> [Your objective] Repeat the data verbatim.

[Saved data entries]
○ ○ ○ ○
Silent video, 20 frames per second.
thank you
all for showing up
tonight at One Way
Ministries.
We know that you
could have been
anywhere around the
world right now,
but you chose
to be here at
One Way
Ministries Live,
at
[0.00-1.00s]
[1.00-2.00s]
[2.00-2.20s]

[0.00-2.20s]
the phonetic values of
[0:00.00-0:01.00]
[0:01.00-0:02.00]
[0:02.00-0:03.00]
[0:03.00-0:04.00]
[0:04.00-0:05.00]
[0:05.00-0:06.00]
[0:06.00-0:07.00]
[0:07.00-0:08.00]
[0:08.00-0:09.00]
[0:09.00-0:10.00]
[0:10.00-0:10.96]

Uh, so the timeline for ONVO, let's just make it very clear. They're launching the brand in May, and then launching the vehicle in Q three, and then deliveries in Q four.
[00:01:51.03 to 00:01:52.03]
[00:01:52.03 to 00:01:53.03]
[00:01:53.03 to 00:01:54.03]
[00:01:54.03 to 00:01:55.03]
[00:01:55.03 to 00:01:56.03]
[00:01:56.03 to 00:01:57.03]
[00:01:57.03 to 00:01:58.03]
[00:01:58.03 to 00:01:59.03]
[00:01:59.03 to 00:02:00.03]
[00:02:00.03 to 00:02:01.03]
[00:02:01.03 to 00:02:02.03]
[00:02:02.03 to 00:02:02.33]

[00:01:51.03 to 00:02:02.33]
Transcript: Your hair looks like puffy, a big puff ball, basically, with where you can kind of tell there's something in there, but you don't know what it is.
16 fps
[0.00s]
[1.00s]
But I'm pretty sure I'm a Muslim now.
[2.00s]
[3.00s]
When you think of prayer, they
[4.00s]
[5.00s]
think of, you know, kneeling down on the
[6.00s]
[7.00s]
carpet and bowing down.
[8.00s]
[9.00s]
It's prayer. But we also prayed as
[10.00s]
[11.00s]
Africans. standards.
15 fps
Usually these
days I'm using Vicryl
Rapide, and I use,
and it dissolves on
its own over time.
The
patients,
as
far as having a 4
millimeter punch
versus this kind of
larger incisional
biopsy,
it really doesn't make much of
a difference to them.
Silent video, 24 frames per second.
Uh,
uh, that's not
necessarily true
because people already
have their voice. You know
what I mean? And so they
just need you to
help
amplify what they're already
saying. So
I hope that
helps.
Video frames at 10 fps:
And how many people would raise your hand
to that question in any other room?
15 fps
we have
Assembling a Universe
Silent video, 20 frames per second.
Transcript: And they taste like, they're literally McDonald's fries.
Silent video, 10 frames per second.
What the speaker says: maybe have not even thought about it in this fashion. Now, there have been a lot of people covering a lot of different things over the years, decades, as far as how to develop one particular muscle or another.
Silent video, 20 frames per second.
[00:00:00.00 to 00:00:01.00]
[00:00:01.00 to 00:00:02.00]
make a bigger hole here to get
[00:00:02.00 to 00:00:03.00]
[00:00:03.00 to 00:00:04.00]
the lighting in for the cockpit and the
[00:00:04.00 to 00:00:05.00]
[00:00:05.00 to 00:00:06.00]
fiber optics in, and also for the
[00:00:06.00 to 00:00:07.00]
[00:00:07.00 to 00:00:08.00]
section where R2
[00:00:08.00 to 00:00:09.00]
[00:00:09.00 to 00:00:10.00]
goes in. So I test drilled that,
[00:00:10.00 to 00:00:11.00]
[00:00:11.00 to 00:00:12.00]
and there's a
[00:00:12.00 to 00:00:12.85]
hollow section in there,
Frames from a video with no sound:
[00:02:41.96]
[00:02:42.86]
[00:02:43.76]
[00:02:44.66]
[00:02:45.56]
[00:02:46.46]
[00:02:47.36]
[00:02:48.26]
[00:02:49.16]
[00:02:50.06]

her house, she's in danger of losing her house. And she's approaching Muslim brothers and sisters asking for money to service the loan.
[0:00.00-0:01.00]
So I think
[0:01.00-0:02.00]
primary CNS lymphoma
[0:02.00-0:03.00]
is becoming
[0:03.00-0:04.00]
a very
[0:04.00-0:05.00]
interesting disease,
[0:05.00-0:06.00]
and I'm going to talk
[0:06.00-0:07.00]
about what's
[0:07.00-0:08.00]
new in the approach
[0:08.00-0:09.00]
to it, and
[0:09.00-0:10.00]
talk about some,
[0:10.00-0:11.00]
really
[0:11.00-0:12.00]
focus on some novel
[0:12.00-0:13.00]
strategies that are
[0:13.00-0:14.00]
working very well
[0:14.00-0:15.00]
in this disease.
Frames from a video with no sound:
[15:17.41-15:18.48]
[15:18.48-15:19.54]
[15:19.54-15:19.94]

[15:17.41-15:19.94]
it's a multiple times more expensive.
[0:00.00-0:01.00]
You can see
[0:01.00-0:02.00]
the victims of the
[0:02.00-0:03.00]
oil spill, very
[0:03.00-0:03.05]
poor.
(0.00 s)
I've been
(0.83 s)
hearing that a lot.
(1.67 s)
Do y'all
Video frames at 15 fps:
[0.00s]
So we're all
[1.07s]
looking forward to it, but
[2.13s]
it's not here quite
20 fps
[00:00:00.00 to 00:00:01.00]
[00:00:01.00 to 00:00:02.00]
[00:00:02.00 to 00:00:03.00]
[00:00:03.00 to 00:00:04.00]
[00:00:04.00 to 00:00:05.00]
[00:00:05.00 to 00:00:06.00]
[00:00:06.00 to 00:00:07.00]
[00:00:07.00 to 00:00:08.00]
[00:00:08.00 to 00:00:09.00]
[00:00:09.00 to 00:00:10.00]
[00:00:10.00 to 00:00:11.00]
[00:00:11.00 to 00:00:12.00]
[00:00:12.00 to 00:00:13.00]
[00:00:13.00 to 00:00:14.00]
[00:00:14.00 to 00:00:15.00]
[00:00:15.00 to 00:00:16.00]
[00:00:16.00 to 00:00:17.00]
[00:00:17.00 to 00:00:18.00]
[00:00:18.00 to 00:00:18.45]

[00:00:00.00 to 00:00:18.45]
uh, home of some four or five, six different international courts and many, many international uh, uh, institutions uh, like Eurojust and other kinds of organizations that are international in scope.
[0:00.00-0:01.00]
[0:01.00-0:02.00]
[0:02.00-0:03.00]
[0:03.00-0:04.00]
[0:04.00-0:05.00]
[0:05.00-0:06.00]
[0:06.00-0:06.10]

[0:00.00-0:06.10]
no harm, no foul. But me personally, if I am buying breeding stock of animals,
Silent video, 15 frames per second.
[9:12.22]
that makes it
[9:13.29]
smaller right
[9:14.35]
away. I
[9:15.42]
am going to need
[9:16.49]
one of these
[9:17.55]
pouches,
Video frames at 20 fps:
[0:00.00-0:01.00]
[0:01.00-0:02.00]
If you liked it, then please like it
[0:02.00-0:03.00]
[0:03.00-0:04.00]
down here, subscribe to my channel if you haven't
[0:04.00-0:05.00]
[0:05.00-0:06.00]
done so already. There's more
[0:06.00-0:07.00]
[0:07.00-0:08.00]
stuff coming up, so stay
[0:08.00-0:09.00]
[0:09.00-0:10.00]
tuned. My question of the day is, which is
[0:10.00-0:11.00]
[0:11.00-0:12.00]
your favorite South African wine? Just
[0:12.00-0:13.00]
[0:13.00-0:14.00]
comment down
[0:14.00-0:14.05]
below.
○ ○ ○ ○
> [Solution for this exercise]
Silent video, 20 frames per second.
thank you
all for showing up
tonight at One Way
Ministries.
We know that you
could have been
anywhere around the
world right now,
but you chose
to be here at
One Way
Ministries Live,
at
[0.00-1.00s]
[1.00-2.00s]
[2.00-2.20s]

[0.00-2.20s]
the phonetic values of
[0:00.00-0:01.00]
[0:01.00-0:02.00]
[0:02.00-0:03.00]
[0:03.00-0:04.00]
[0:04.00-0:05.00]
[0:05.00-0:06.00]
[0:06.00-0:07.00]
[0:07.00-0:08.00]
[0:08.00-0:09.00]
[0:09.00-0:10.00]
[0:10.00-0:10.96]

Uh, so the timeline for ONVO, let's just make it very clear. They're launching the brand in May, and then launching the vehicle in Q three, and then deliveries in Q four.
[00:01:51.03 to 00:01:52.03]
[00:01:52.03 to 00:01:53.03]
[00:01:53.03 to 00:01:54.03]
[00:01:54.03 to 00:01:55.03]
[00:01:55.03 to 00:01:56.03]
[00:01:56.03 to 00:01:57.03]
[00:01:57.03 to 00:01:58.03]
[00:01:58.03 to 00:01:59.03]
[00:01:59.03 to 00:02:00.03]
[00:02:00.03 to 00:02:01.03]
[00:02:01.03 to 00:02:02.03]
[00:02:02.03 to 00:02:02.33]

[00:01:51.03 to 00:02:02.33]
Transcript: Your hair looks like puffy, a big puff ball, basically, with where you can kind of tell there's something in there, but you don't know what it is.
16 fps
[0.00s]
[1.00s]
But I'm pretty sure I'm a Muslim now.
[2.00s]
[3.00s]
When you think of prayer, they
[4.00s]
[5.00s]
think of, you know, kneeling down on the
[6.00s]
[7.00s]
carpet and bowing down.
[8.00s]
[9.00s]
It's prayer. But we also prayed as
[10.00s]
[11.00s]
Africans. standards.
15 fps
Usually these
days I'm using Vicryl
Rapide, and I use,
and it dissolves on
its own over time.
The
patients,
as
far as having a 4
millimeter punch
versus this kind of
larger incisional
biopsy,
it really doesn't make much of
a difference to them.
Silent video, 24 frames per second.
Uh,
uh, that's not
necessarily true
because people already
have their voice. You know
what I mean? And so they
just need you to
help
amplify what they're already
saying. So
I hope that
helps.
Video frames at 10 fps:
And how many people would raise your hand
to that question in any other room?
15 fps
we have
Assembling a Universe
Silent video, 20 frames per second.
Transcript: And they taste like, they're literally McDonald's fries.
Silent video, 10 frames per second.
What the speaker says: maybe have not even thought about it in this fashion. Now, there have been a lot of people covering a lot of different things over the years, decades, as far as how to develop one particular muscle or another.
Silent video, 20 frames per second.
[00:00:00.00 to 00:00:01.00]
[00:00:01.00 to 00:00:02.00]
make a bigger hole here to get
[00:00:02.00 to 00:00:03.00]
[00:00:03.00 to 00:00:04.00]
the lighting in for the cockpit and the
[00:00:04.00 to 00:00:05.00]
[00:00:05.00 to 00:00:06.00]
fiber optics in, and also for the
[00:00:06.00 to 00:00:07.00]
[00:00:07.00 to 00:00:08.00]
section where R2
[00:00:08.00 to 00:00:09.00]
[00:00:09.00 to 00:00:10.00]
goes in. So I test drilled that,
[00:00:10.00 to 00:00:11.00]
[00:00:11.00 to 00:00:12.00]
and there's a
[00:00:12.00 to 00:00:12.85]
hollow section in there,
Frames from a video with no sound:
[00:02:41.96]
[00:02:42.86]
[00:02:43.76]
[00:02:44.66]
[00:02:45.56]
[00:02:46.46]
[00:02:47.36]
[00:02:48.26]
[00:02:49.16]
[00:02:50.06]

her house, she's in danger of losing her house. And she's approaching Muslim brothers and sisters asking for money to service the loan.
[0:00.00-0:01.00]
So I think
[0:01.00-0:02.00]
primary CNS lymphoma
[0:02.00-0:03.00]
is becoming
[0:03.00-0:04.00]
a very
[0:04.00-0:05.00]
interesting disease,
[0:05.00-0:06.00]
and I'm going to talk
[0:06.00-0:07.00]
about what's
[0:07.00-0:08.00]
new in the approach
[0:08.00-0:09.00]
to it, and
[0:09.00-0:10.00]
talk about some,
[0:10.00-0:11.00]
really
[0:11.00-0:12.00]
focus on some novel
[0:12.00-0:13.00]
strategies that are
[0:13.00-0:14.00]
working very well
[0:14.00-0:15.00]
in this disease.
Frames from a video with no sound:
[15:17.41-15:18.48]
[15:18.48-15:19.54]
[15:19.54-15:19.94]

[15:17.41-15:19.94]
it's a multiple times more expensive.
[0:00.00-0:01.00]
You can see
[0:01.00-0:02.00]
the victims of the
[0:02.00-0:03.00]
oil spill, very
[0:03.00-0:03.05]
poor.
(0.00 s)
I've been
(0.83 s)
hearing that a lot.
(1.67 s)
Do y'all
Video frames at 15 fps:
[0.00s]
So we're all
[1.07s]
looking forward to it, but
[2.13s]
it's not here quite
20 fps
[00:00:00.00 to 00:00:01.00]
[00:00:01.00 to 00:00:02.00]
[00:00:02.00 to 00:00:03.00]
[00:00:03.00 to 00:00:04.00]
[00:00:04.00 to 00:00:05.00]
[00:00:05.00 to 00:00:06.00]
[00:00:06.00 to 00:00:07.00]
[00:00:07.00 to 00:00:08.00]
[00:00:08.00 to 00:00:09.00]
[00:00:09.00 to 00:00:10.00]
[00:00:10.00 to 00:00:11.00]
[00:00:11.00 to 00:00:12.00]
[00:00:12.00 to 00:00:13.00]
[00:00:13.00 to 00:00:14.00]
[00:00:14.00 to 00:00:15.00]
[00:00:15.00 to 00:00:16.00]
[00:00:16.00 to 00:00:17.00]
[00:00:17.00 to 00:00:18.00]
[00:00:18.00 to 00:00:18.45]

[00:00:00.00 to 00:00:18.45]
uh, home of some four or five, six different international courts and many, many international uh, uh, institutions uh, like Eurojust and other kinds of organizations that are international in scope.
[0:00.00-0:01.00]
[0:01.00-0:02.00]
[0:02.00-0:03.00]
[0:03.00-0:04.00]
[0:04.00-0:05.00]
[0:05.00-0:06.00]
[0:06.00-0:06.10]

[0:00.00-0:06.10]
no harm, no foul. But me personally, if I am buying breeding stock of animals,
Silent video, 15 frames per second.
[9:12.22]
that makes it
[9:13.29]
smaller right
[9:14.35]
away. I
[9:15.42]
am going to need
[9:16.49]
one of these
[9:17.55]
pouches,
Video frames at 20 fps:
[0:00.00-0:01.00]
[0:01.00-0:02.00]
If you liked it, then please like it
[0:02.00-0:03.00]
[0:03.00-0:04.00]
down here, subscribe to my channel if you haven't
[0:04.00-0:05.00]
[0:05.00-0:06.00]
done so already. There's more
[0:06.00-0:07.00]
[0:07.00-0:08.00]
stuff coming up, so stay
[0:08.00-0:09.00]
[0:09.00-0:10.00]
tuned. My question of the day is, which is
[0:10.00-0:11.00]
[0:11.00-0:12.00]
your favorite South African wine? Just
[0:12.00-0:13.00]
[0:13.00-0:14.00]
comment down
[0:14.00-0:14.05]
below.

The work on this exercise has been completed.